Give back the entries exactly as they read, leaving each image out.

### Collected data
______
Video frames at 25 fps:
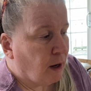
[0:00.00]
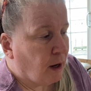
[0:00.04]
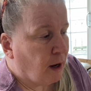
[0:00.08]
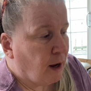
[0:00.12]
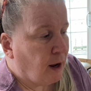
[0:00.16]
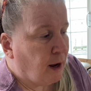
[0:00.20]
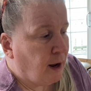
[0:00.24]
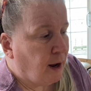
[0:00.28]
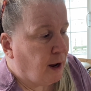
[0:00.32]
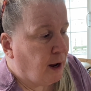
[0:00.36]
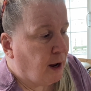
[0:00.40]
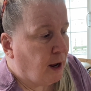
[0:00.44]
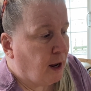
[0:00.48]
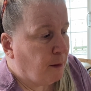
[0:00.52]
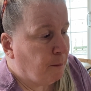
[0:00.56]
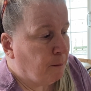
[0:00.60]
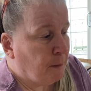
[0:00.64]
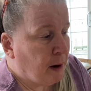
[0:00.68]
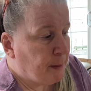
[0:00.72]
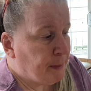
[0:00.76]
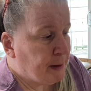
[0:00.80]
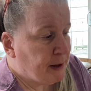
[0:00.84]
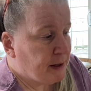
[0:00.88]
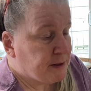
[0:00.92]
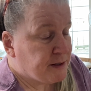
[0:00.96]

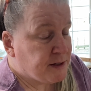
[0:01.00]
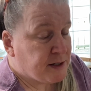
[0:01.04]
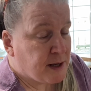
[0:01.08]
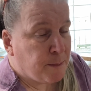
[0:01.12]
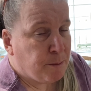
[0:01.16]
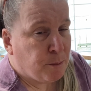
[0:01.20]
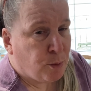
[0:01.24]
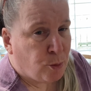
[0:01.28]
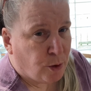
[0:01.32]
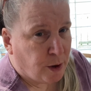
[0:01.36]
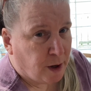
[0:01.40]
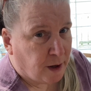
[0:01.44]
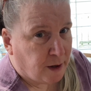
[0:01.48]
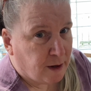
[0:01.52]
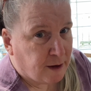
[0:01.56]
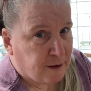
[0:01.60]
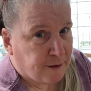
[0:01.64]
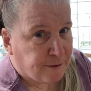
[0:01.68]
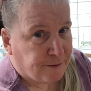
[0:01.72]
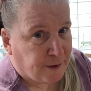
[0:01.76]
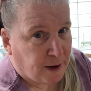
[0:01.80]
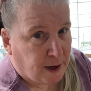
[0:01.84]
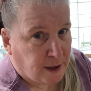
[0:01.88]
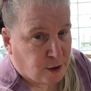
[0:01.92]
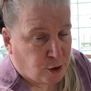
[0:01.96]
maybe at some point,
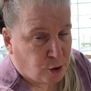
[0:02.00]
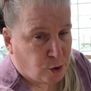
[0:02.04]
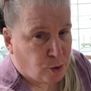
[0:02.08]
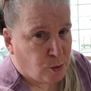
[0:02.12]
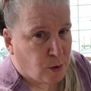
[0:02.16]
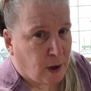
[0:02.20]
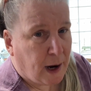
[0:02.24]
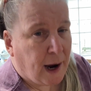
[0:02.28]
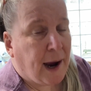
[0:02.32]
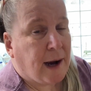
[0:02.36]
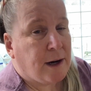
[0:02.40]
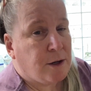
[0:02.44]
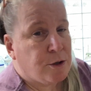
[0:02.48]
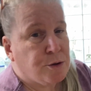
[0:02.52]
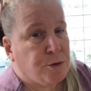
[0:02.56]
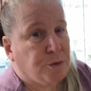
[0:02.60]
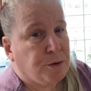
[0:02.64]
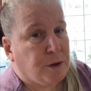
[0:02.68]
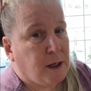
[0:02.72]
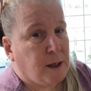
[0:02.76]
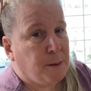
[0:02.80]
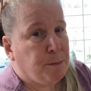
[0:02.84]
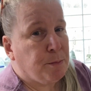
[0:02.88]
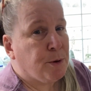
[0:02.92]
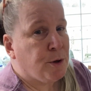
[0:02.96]
if I do
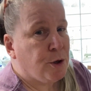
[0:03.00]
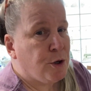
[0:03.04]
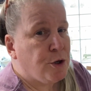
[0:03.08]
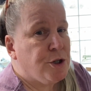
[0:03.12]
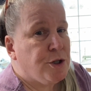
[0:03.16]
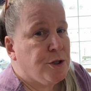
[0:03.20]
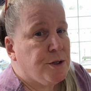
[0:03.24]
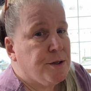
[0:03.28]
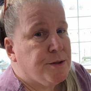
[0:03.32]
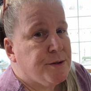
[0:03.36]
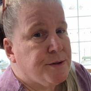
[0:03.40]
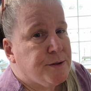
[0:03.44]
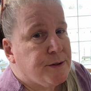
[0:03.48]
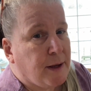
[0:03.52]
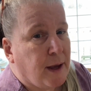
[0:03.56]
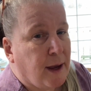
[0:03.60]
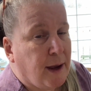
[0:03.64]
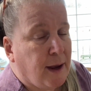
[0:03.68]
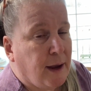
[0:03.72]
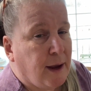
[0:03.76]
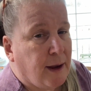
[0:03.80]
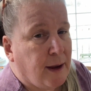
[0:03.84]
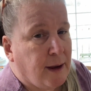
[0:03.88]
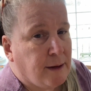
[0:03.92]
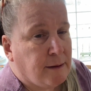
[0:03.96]
actually purchase
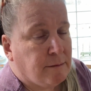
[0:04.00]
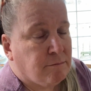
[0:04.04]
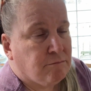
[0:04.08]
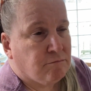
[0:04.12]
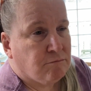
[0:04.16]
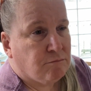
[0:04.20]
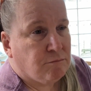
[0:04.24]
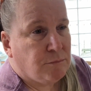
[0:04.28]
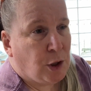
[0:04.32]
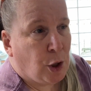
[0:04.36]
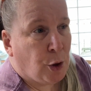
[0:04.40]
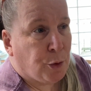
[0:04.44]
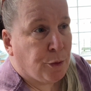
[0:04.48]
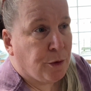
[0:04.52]
a, you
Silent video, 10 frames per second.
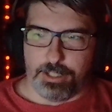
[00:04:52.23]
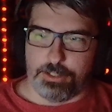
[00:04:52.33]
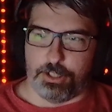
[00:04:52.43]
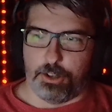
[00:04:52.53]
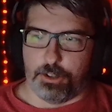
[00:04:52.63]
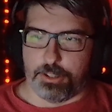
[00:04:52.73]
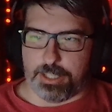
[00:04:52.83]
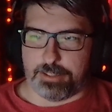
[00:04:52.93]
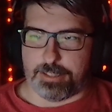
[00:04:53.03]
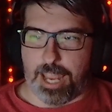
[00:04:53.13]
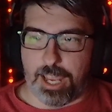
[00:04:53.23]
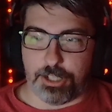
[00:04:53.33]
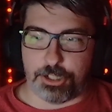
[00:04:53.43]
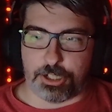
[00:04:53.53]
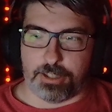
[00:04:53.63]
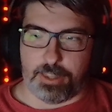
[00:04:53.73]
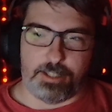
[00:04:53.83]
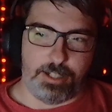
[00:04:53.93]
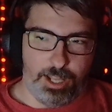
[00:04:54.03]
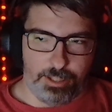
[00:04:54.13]
So they staged
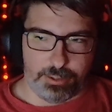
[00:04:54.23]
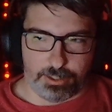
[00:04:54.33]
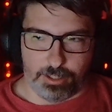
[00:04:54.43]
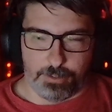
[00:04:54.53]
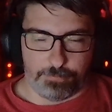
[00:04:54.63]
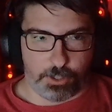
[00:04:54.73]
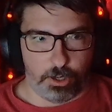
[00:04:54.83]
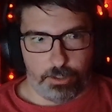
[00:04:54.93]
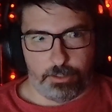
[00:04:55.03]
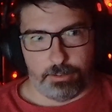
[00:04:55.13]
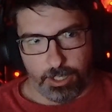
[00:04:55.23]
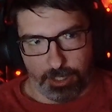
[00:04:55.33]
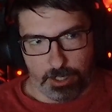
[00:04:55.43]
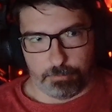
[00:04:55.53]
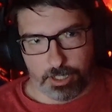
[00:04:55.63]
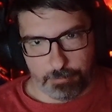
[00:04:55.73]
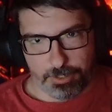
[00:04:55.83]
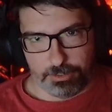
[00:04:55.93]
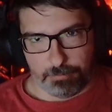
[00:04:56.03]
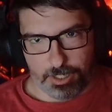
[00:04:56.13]
the death of Kurt. Now that'll come
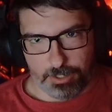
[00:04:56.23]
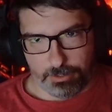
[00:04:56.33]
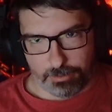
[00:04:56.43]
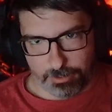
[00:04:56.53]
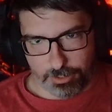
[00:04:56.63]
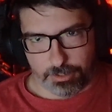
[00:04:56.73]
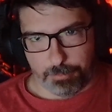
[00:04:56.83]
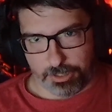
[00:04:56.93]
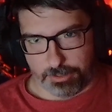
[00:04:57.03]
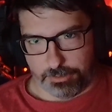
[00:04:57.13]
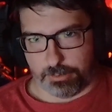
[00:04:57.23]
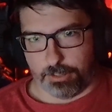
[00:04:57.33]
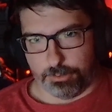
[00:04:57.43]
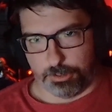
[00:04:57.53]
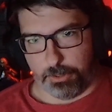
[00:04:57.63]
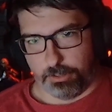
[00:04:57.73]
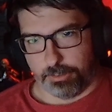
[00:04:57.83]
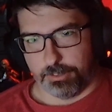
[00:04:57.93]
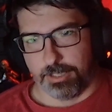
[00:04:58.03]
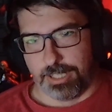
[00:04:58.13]
into my theory about these other
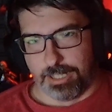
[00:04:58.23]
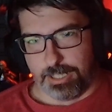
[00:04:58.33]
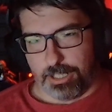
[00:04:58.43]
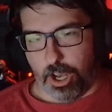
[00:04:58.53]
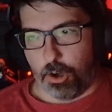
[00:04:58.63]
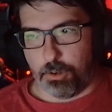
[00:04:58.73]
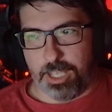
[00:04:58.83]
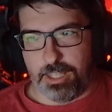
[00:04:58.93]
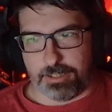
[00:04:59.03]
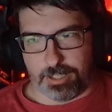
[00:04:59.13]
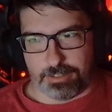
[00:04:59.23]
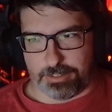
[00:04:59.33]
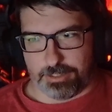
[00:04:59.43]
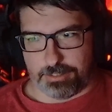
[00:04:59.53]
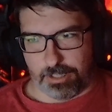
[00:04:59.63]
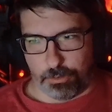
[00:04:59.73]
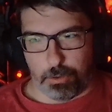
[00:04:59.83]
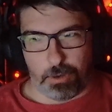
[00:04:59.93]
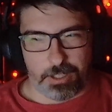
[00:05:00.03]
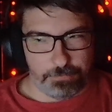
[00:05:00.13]
Spartans. Oni does this
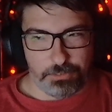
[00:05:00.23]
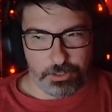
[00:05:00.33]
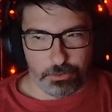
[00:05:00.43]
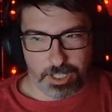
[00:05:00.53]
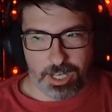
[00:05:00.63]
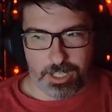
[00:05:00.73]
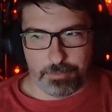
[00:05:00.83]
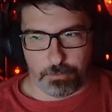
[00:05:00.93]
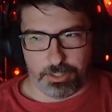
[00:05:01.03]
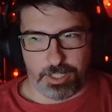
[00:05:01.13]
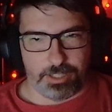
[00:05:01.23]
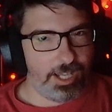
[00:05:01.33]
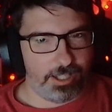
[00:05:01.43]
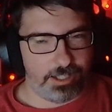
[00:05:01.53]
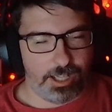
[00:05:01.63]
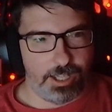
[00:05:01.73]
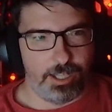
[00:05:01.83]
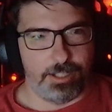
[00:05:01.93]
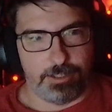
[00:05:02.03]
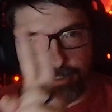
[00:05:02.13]
quite a few times where they take
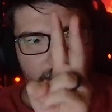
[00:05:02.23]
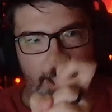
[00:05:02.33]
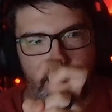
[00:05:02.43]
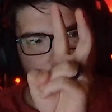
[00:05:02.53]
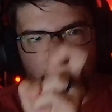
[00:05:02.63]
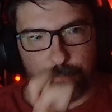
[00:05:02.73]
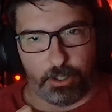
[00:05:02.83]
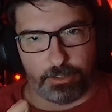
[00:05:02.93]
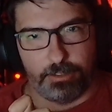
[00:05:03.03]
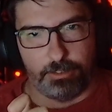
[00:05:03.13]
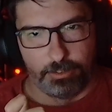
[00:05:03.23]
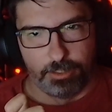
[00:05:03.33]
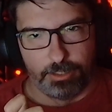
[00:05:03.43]
a dead Spartan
______
### Written solution
Video frames at 25 fps:
[0:00.00]
[0:00.04]
[0:00.08]
[0:00.12]
[0:00.16]
[0:00.20]
[0:00.24]
[0:00.28]
[0:00.32]
[0:00.36]
[0:00.40]
[0:00.44]
[0:00.48]
[0:00.52]
[0:00.56]
[0:00.60]
[0:00.64]
[0:00.68]
[0:00.72]
[0:00.76]
[0:00.80]
[0:00.84]
[0:00.88]
[0:00.92]
[0:00.96]

[0:01.00]
[0:01.04]
[0:01.08]
[0:01.12]
[0:01.16]
[0:01.20]
[0:01.24]
[0:01.28]
[0:01.32]
[0:01.36]
[0:01.40]
[0:01.44]
[0:01.48]
[0:01.52]
[0:01.56]
[0:01.60]
[0:01.64]
[0:01.68]
[0:01.72]
[0:01.76]
[0:01.80]
[0:01.84]
[0:01.88]
[0:01.92]
[0:01.96]
maybe at some point,
[0:02.00]
[0:02.04]
[0:02.08]
[0:02.12]
[0:02.16]
[0:02.20]
[0:02.24]
[0:02.28]
[0:02.32]
[0:02.36]
[0:02.40]
[0:02.44]
[0:02.48]
[0:02.52]
[0:02.56]
[0:02.60]
[0:02.64]
[0:02.68]
[0:02.72]
[0:02.76]
[0:02.80]
[0:02.84]
[0:02.88]
[0:02.92]
[0:02.96]
if I do
[0:03.00]
[0:03.04]
[0:03.08]
[0:03.12]
[0:03.16]
[0:03.20]
[0:03.24]
[0:03.28]
[0:03.32]
[0:03.36]
[0:03.40]
[0:03.44]
[0:03.48]
[0:03.52]
[0:03.56]
[0:03.60]
[0:03.64]
[0:03.68]
[0:03.72]
[0:03.76]
[0:03.80]
[0:03.84]
[0:03.88]
[0:03.92]
[0:03.96]
actually purchase
[0:04.00]
[0:04.04]
[0:04.08]
[0:04.12]
[0:04.16]
[0:04.20]
[0:04.24]
[0:04.28]
[0:04.32]
[0:04.36]
[0:04.40]
[0:04.44]
[0:04.48]
[0:04.52]
a, you
Silent video, 10 frames per second.
[00:04:52.23]
[00:04:52.33]
[00:04:52.43]
[00:04:52.53]
[00:04:52.63]
[00:04:52.73]
[00:04:52.83]
[00:04:52.93]
[00:04:53.03]
[00:04:53.13]
[00:04:53.23]
[00:04:53.33]
[00:04:53.43]
[00:04:53.53]
[00:04:53.63]
[00:04:53.73]
[00:04:53.83]
[00:04:53.93]
[00:04:54.03]
[00:04:54.13]
So they staged
[00:04:54.23]
[00:04:54.33]
[00:04:54.43]
[00:04:54.53]
[00:04:54.63]
[00:04:54.73]
[00:04:54.83]
[00:04:54.93]
[00:04:55.03]
[00:04:55.13]
[00:04:55.23]
[00:04:55.33]
[00:04:55.43]
[00:04:55.53]
[00:04:55.63]
[00:04:55.73]
[00:04:55.83]
[00:04:55.93]
[00:04:56.03]
[00:04:56.13]
the death of Kurt. Now that'll come
[00:04:56.23]
[00:04:56.33]
[00:04:56.43]
[00:04:56.53]
[00:04:56.63]
[00:04:56.73]
[00:04:56.83]
[00:04:56.93]
[00:04:57.03]
[00:04:57.13]
[00:04:57.23]
[00:04:57.33]
[00:04:57.43]
[00:04:57.53]
[00:04:57.63]
[00:04:57.73]
[00:04:57.83]
[00:04:57.93]
[00:04:58.03]
[00:04:58.13]
into my theory about these other
[00:04:58.23]
[00:04:58.33]
[00:04:58.43]
[00:04:58.53]
[00:04:58.63]
[00:04:58.73]
[00:04:58.83]
[00:04:58.93]
[00:04:59.03]
[00:04:59.13]
[00:04:59.23]
[00:04:59.33]
[00:04:59.43]
[00:04:59.53]
[00:04:59.63]
[00:04:59.73]
[00:04:59.83]
[00:04:59.93]
[00:05:00.03]
[00:05:00.13]
Spartans. Oni does this
[00:05:00.23]
[00:05:00.33]
[00:05:00.43]
[00:05:00.53]
[00:05:00.63]
[00:05:00.73]
[00:05:00.83]
[00:05:00.93]
[00:05:01.03]
[00:05:01.13]
[00:05:01.23]
[00:05:01.33]
[00:05:01.43]
[00:05:01.53]
[00:05:01.63]
[00:05:01.73]
[00:05:01.83]
[00:05:01.93]
[00:05:02.03]
[00:05:02.13]
quite a few times where they take
[00:05:02.23]
[00:05:02.33]
[00:05:02.43]
[00:05:02.53]
[00:05:02.63]
[00:05:02.73]
[00:05:02.83]
[00:05:02.93]
[00:05:03.03]
[00:05:03.13]
[00:05:03.23]
[00:05:03.33]
[00:05:03.43]
a dead Spartan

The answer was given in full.